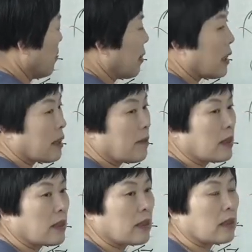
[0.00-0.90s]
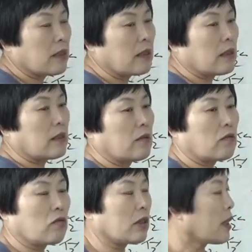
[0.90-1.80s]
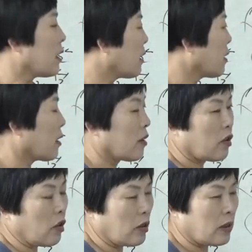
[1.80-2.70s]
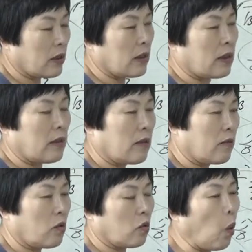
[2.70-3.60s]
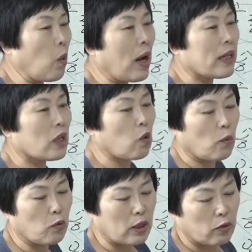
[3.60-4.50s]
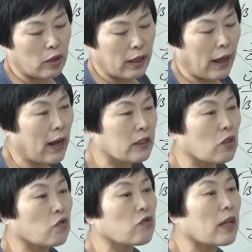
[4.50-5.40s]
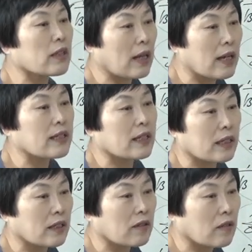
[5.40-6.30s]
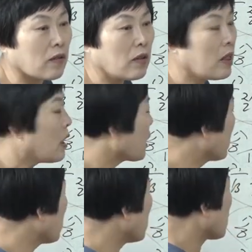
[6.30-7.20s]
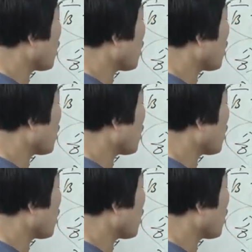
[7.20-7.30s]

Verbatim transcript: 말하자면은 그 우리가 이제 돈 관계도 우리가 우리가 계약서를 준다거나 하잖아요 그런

--

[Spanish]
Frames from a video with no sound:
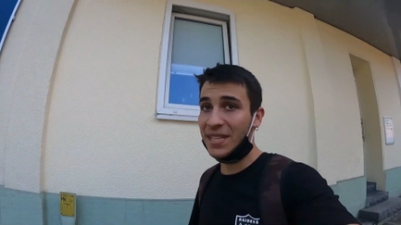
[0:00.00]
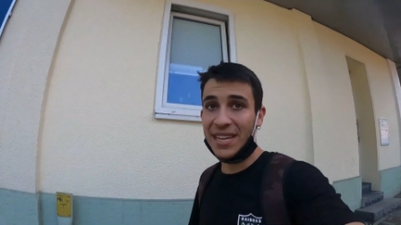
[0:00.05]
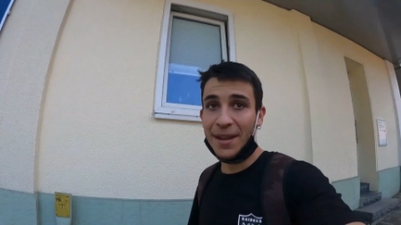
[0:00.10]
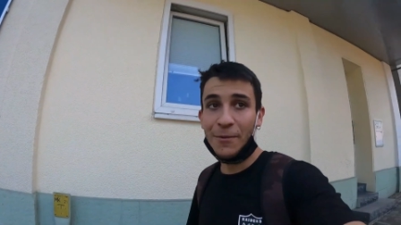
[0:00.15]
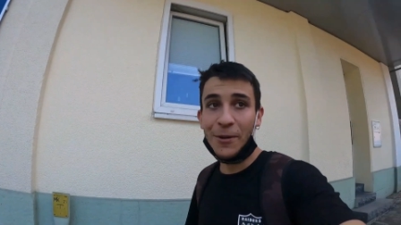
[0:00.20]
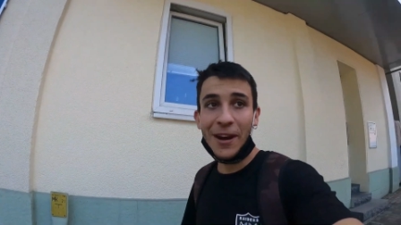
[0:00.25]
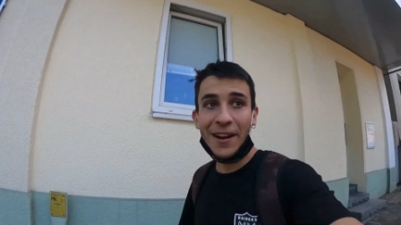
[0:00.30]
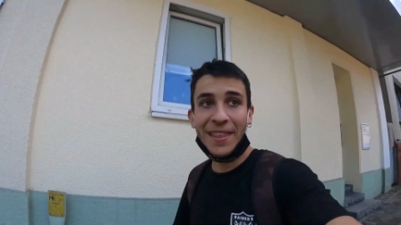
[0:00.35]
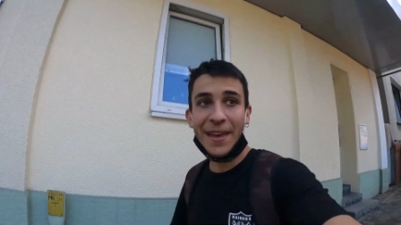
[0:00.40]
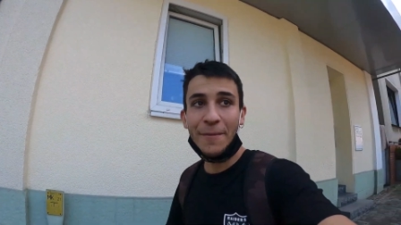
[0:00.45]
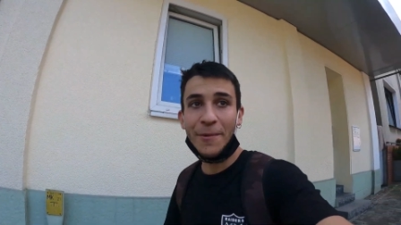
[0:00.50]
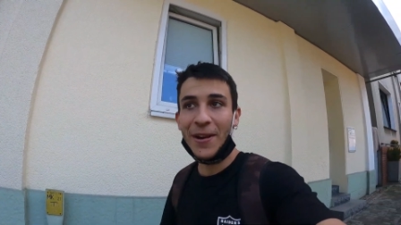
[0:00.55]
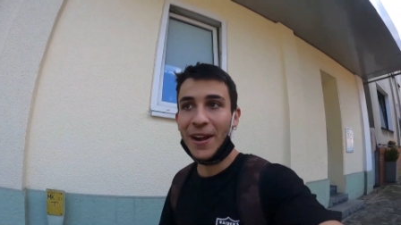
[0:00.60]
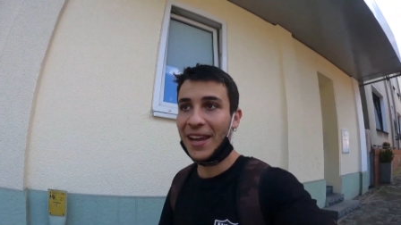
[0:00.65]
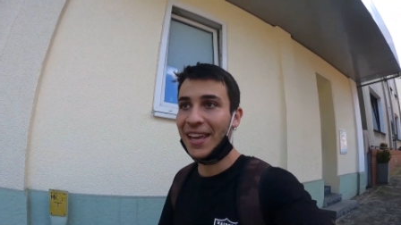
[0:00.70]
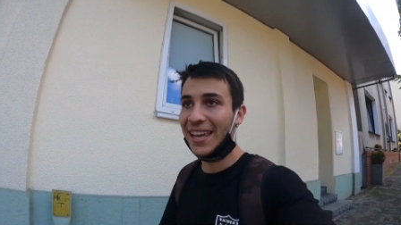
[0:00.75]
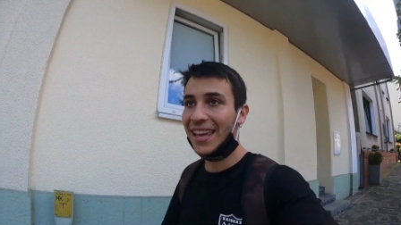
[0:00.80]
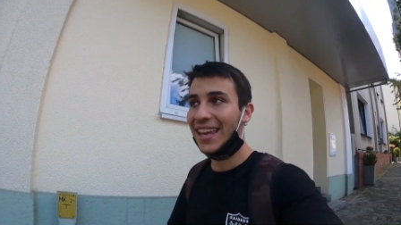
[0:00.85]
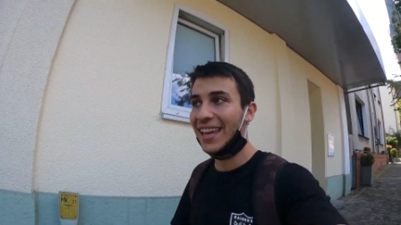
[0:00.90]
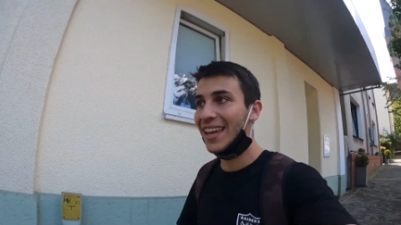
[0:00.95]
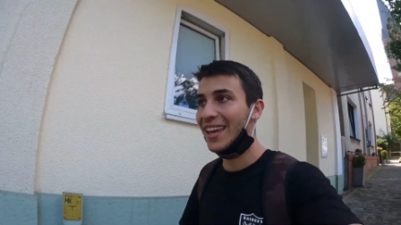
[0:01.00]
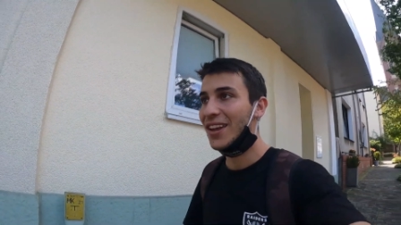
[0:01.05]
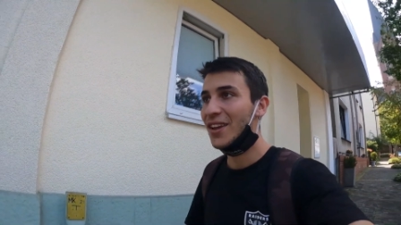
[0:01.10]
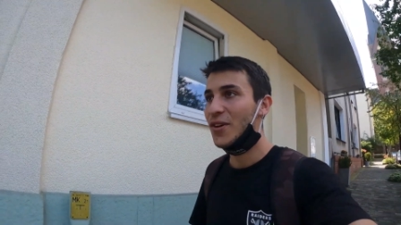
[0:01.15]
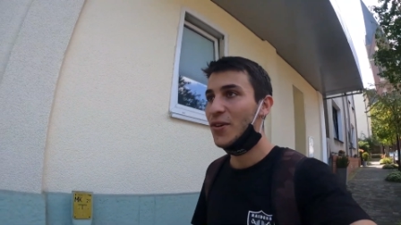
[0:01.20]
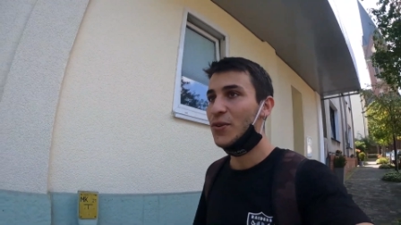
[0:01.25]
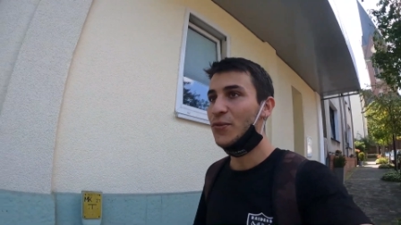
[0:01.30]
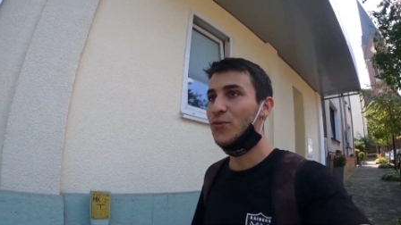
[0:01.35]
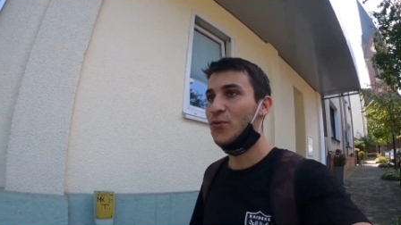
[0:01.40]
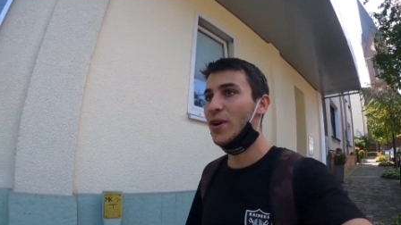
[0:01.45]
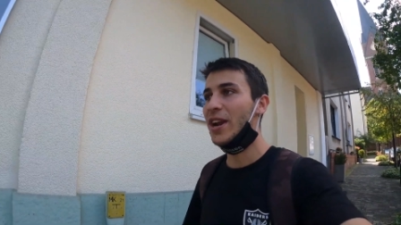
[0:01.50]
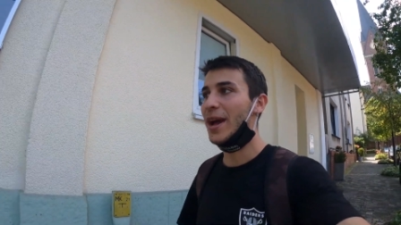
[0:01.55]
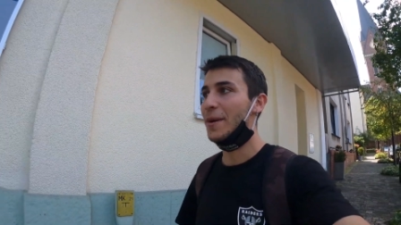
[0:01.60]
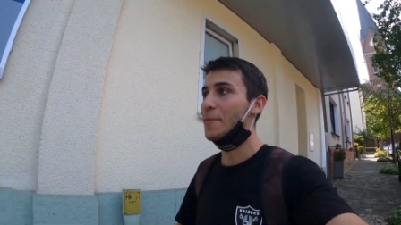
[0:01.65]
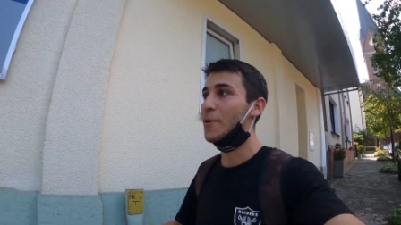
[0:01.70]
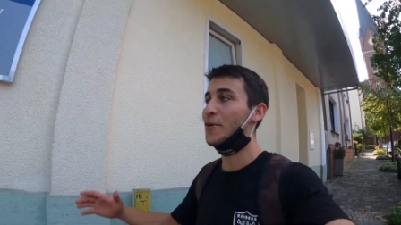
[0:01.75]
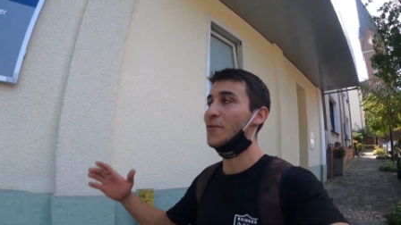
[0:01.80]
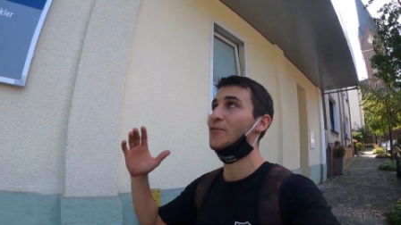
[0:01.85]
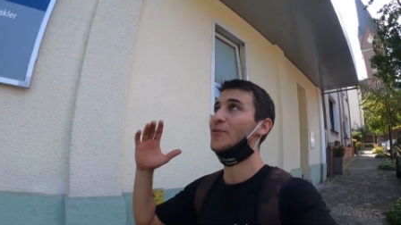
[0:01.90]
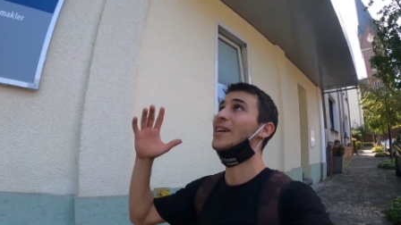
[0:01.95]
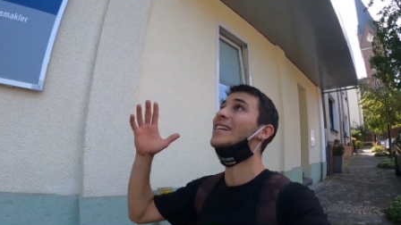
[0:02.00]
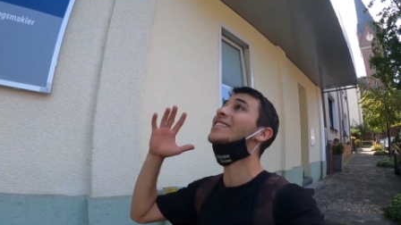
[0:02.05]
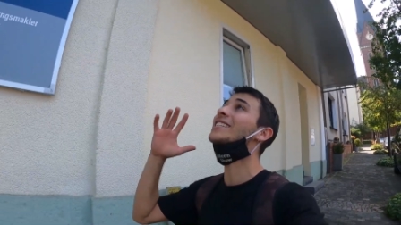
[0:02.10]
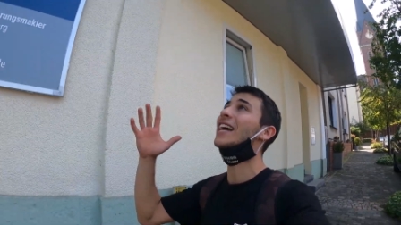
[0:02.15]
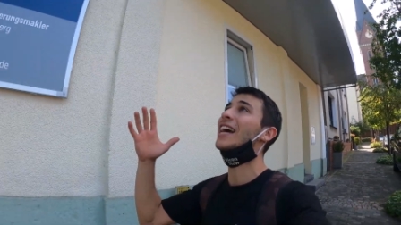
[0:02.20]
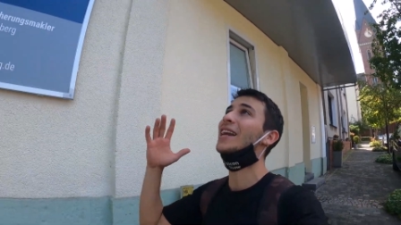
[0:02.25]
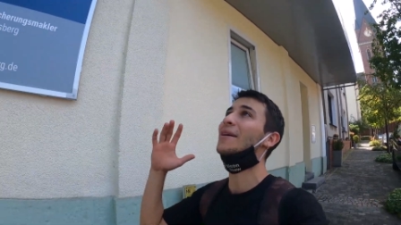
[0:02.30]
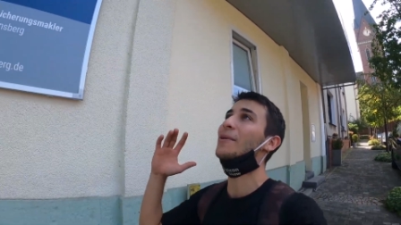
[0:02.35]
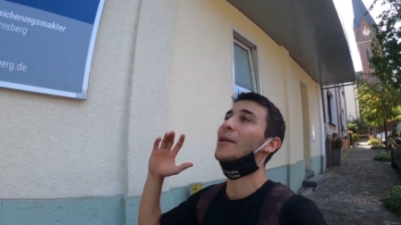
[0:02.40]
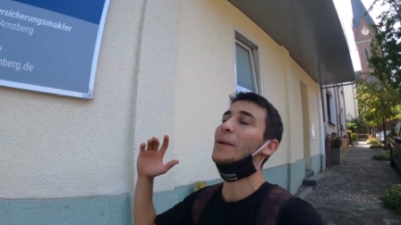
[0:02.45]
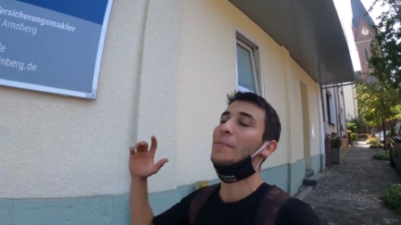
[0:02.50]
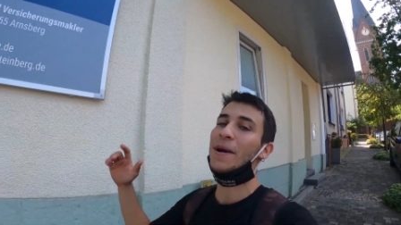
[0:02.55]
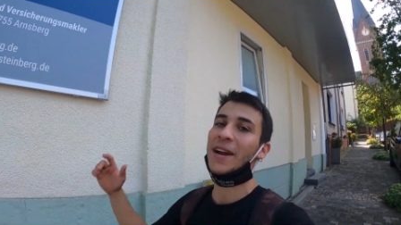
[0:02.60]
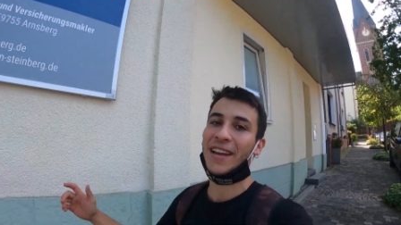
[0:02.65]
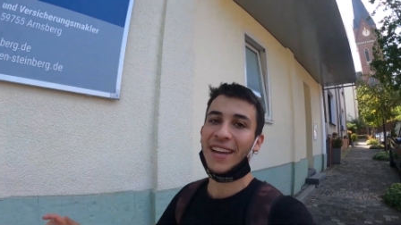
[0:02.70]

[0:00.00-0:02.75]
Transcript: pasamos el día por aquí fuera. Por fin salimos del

Description of the task =>
Repeat exactly the lines above, from the line that contains "[0.00-0.90s]" down through the line that contains "Verbatim transcript: 말하자면은". Include both of those lines and none of the pictures.

Answer for the task =>
[0.00-0.90s]
[0.90-1.80s]
[1.80-2.70s]
[2.70-3.60s]
[3.60-4.50s]
[4.50-5.40s]
[5.40-6.30s]
[6.30-7.20s]
[7.20-7.30s]

Verbatim transcript: 말하자면은 그 우리가 이제 돈 관계도 우리가 우리가 계약서를 준다거나 하잖아요 그런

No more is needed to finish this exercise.